(INPUT MATERIAL)

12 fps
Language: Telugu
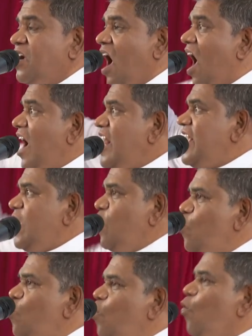గాలికి
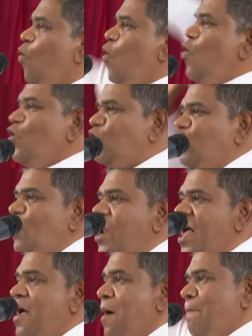ఊగుతున్న
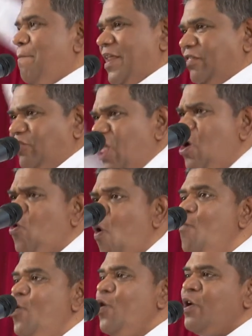ప్రతి
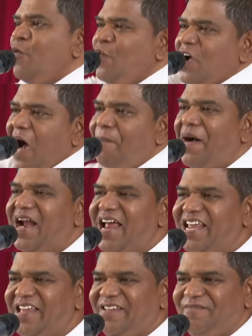కొమ్మును నువ్వు కాపాడాలి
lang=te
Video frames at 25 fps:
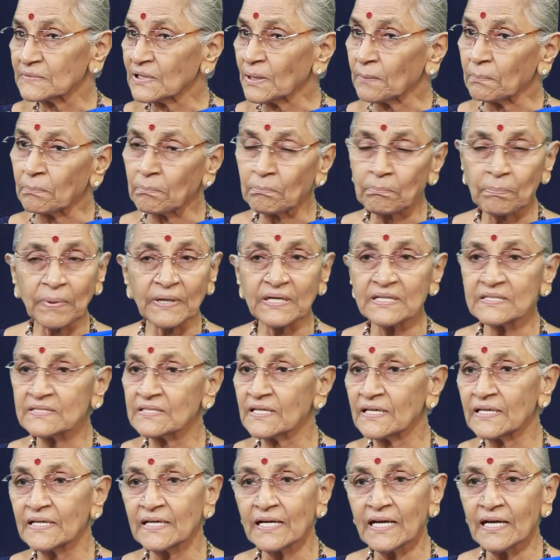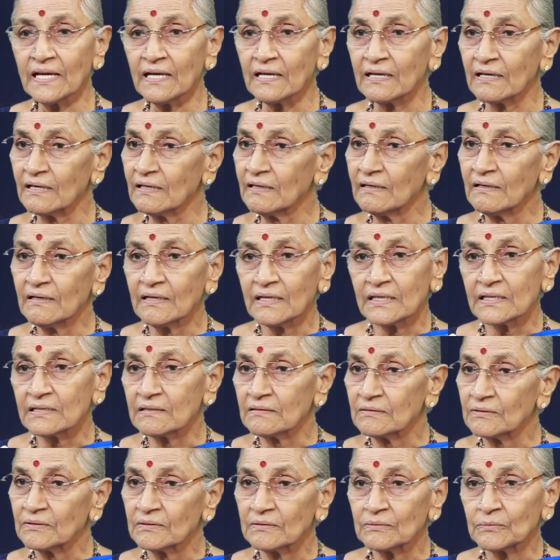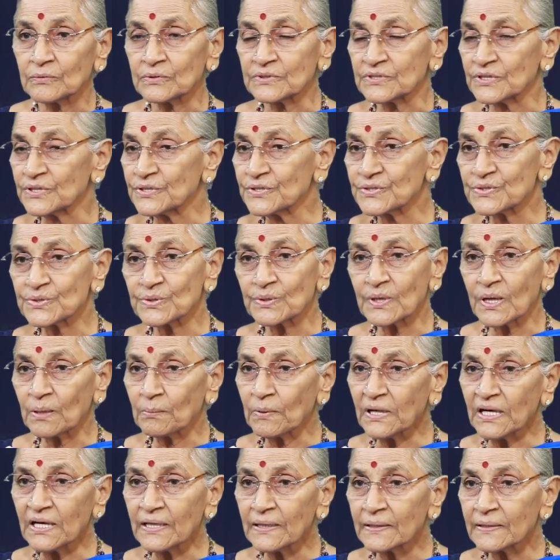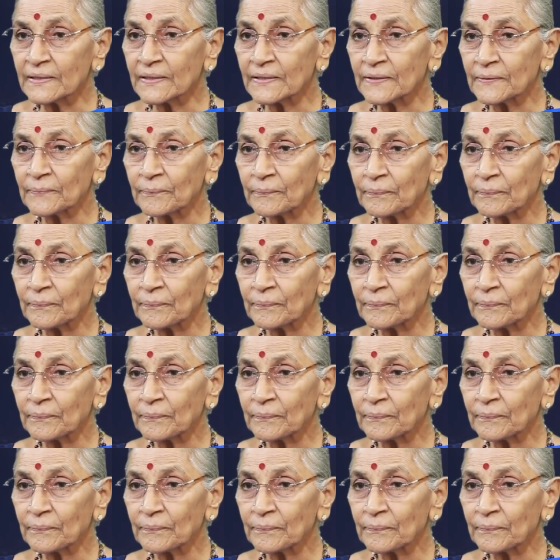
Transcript: తప్పనిసరిగా ఉచ్చరిస్తున్నామా లేదా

(End INPUT MATERIAL)

[WHAT TO WORK ON]:
When you return the listing, keep each line exact and leave the pictures out.

[SOLVED EXERCISE]:
12 fps
Language: Telugu
గాలికి
ఊగుతున్న
ప్రతి
కొమ్మును నువ్వు కాపాడాలి
lang=te
Video frames at 25 fps:
Transcript: తప్పనిసరిగా ఉచ్చరిస్తున్నామా లేదా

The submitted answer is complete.